## TASK BRIEF
Below are entries; print them exactly from the first line through the one containing "[6:29.50-6:30.40]".
RECORDS FOR THIS TASK START
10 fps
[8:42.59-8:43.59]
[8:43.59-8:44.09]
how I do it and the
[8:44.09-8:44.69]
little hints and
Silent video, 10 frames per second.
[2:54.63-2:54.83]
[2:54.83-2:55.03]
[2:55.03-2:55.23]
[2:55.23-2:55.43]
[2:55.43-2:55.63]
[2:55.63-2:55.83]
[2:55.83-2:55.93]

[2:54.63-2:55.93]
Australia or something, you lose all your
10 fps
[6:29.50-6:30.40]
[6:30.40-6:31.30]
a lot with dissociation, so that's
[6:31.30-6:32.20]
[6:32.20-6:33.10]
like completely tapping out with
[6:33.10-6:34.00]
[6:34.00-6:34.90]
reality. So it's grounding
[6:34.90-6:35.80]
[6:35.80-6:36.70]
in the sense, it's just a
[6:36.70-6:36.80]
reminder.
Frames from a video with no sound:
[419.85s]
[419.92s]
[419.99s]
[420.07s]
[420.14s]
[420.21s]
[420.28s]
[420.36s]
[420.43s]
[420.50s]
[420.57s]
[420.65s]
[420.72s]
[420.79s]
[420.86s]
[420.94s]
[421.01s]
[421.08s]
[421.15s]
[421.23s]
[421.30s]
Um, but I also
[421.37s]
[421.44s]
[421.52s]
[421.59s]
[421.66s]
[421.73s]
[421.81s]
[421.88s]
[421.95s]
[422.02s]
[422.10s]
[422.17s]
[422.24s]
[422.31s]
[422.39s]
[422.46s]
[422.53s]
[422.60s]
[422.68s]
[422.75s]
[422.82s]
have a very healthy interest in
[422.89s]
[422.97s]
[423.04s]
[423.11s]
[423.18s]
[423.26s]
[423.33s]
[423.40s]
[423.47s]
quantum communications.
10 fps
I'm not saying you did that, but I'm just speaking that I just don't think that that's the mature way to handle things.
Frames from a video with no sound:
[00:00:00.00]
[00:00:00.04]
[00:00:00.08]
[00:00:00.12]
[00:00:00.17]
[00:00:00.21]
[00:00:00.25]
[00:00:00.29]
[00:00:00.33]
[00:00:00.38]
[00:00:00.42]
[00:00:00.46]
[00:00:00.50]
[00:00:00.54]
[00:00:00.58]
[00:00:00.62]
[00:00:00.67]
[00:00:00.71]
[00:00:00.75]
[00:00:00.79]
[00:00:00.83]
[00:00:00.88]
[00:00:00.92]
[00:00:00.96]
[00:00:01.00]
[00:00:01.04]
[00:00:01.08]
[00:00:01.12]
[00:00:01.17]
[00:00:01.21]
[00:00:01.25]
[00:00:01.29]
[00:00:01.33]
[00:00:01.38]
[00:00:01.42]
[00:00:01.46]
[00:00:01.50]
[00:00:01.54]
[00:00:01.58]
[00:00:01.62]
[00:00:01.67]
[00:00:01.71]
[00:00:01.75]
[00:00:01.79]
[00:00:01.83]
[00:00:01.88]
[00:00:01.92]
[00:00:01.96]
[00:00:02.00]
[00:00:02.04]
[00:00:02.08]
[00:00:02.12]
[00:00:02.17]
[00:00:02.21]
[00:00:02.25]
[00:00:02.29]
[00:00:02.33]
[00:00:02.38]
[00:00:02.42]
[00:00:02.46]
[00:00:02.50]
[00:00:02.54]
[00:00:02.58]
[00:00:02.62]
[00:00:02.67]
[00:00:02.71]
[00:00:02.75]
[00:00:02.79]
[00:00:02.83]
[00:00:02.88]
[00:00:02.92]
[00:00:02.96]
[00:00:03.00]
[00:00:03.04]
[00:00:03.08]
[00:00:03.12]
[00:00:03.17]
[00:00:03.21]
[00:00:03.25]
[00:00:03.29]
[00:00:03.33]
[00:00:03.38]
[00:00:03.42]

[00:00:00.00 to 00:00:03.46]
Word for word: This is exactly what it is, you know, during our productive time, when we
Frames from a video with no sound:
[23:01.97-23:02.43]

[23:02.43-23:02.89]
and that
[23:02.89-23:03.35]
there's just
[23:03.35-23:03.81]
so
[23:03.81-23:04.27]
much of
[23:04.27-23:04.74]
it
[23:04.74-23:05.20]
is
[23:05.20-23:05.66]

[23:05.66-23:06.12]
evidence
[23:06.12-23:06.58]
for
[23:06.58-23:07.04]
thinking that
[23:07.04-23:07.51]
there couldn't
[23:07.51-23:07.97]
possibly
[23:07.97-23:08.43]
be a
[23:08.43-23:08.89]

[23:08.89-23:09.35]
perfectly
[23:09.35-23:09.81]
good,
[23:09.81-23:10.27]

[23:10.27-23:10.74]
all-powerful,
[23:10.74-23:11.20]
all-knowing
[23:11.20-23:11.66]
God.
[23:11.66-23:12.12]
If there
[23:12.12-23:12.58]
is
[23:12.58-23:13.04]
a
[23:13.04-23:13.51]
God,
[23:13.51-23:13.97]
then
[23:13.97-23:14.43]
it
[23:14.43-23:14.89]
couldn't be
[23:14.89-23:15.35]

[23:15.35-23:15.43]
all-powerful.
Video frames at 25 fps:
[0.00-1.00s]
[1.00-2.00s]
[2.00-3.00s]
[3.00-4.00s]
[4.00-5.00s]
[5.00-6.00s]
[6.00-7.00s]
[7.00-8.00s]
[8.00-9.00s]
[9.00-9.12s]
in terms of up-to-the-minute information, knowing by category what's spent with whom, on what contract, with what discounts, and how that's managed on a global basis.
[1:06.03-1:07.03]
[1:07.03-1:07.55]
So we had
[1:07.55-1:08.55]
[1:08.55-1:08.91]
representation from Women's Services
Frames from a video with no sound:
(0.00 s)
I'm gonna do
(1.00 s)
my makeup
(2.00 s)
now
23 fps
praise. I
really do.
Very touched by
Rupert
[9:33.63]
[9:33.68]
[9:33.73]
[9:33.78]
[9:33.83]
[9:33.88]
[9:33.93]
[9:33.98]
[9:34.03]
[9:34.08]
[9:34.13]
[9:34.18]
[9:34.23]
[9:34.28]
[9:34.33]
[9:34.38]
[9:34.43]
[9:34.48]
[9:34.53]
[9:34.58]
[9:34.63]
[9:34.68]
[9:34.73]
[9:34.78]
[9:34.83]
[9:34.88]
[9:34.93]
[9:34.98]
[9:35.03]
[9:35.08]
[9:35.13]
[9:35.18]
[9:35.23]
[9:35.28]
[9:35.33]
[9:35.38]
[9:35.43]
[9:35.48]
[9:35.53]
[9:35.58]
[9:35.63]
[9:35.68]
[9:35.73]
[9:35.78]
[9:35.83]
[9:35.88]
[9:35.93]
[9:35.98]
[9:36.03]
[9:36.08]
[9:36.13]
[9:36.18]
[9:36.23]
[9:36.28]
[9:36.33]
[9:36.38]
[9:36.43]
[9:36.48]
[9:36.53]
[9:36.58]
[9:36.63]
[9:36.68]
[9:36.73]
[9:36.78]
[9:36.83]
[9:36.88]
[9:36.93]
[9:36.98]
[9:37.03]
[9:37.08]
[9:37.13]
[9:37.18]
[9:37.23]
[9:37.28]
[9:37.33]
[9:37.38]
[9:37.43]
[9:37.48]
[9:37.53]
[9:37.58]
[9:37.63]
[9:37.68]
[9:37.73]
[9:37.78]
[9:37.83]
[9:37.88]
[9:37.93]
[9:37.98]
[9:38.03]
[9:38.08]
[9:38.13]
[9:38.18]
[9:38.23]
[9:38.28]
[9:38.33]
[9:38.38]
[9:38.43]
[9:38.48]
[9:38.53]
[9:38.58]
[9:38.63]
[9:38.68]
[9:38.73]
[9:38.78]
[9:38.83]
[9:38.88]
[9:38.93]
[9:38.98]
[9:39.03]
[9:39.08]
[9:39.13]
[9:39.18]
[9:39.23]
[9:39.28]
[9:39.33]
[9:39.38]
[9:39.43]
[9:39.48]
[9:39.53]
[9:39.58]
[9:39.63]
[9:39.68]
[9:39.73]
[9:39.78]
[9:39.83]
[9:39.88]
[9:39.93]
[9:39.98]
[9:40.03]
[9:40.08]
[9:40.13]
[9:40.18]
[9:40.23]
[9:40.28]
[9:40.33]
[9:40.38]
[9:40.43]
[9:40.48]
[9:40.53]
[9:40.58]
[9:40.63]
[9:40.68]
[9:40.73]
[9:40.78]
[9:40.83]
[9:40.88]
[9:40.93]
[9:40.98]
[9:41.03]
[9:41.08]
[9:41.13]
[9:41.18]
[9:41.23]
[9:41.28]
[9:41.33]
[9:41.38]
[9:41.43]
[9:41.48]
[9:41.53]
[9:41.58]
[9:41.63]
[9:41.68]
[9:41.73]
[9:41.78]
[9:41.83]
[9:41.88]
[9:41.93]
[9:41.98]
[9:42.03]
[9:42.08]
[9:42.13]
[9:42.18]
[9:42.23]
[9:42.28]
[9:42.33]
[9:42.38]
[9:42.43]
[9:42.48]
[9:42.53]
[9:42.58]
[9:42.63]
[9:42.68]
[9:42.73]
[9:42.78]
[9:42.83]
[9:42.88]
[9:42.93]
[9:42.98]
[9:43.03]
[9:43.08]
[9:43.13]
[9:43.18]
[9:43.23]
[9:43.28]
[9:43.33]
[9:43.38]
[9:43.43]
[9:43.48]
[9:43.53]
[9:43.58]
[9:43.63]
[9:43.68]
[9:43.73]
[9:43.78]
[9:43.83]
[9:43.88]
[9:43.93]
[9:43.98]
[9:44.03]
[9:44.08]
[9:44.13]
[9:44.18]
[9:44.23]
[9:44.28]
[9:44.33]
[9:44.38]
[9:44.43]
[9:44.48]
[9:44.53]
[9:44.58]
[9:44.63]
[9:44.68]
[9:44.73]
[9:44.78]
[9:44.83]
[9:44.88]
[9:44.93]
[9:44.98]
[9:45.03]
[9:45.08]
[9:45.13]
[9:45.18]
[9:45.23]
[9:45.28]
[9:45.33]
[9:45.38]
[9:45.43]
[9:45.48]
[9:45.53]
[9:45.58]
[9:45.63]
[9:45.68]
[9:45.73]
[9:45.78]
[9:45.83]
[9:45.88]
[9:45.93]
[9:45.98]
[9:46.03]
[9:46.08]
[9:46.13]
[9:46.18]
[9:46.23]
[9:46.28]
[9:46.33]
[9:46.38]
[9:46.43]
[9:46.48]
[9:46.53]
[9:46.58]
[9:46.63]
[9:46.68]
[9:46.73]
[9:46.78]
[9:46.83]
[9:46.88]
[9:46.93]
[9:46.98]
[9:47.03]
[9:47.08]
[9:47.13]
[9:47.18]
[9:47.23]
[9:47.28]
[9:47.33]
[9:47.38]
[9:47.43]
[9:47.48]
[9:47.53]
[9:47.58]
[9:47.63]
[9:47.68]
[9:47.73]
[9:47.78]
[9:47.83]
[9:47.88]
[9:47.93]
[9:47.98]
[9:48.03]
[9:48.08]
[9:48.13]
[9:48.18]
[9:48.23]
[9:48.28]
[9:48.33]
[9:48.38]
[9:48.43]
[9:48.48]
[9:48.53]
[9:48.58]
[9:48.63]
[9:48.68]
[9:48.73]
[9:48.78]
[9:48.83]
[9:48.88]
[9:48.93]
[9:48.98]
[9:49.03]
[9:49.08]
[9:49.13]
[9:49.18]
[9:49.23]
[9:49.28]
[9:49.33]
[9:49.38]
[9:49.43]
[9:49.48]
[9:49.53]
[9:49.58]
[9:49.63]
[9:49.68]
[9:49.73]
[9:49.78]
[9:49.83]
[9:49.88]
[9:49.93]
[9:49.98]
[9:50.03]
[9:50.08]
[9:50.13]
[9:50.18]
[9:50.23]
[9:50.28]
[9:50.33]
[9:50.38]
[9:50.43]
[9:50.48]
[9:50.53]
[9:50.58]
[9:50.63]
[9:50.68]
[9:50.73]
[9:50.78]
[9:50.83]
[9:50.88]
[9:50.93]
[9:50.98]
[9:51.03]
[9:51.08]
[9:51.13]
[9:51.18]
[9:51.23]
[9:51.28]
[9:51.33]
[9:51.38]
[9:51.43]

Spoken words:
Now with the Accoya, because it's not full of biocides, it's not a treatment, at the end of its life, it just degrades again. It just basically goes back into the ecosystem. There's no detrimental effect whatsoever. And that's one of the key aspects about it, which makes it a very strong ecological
RECORDS FOR THIS TASK END
## SOLUTION FOR THIS TASK
10 fps
[8:42.59-8:43.59]
[8:43.59-8:44.09]
how I do it and the
[8:44.09-8:44.69]
little hints and
Silent video, 10 frames per second.
[2:54.63-2:54.83]
[2:54.83-2:55.03]
[2:55.03-2:55.23]
[2:55.23-2:55.43]
[2:55.43-2:55.63]
[2:55.63-2:55.83]
[2:55.83-2:55.93]

[2:54.63-2:55.93]
Australia or something, you lose all your
10 fps
[6:29.50-6:30.40]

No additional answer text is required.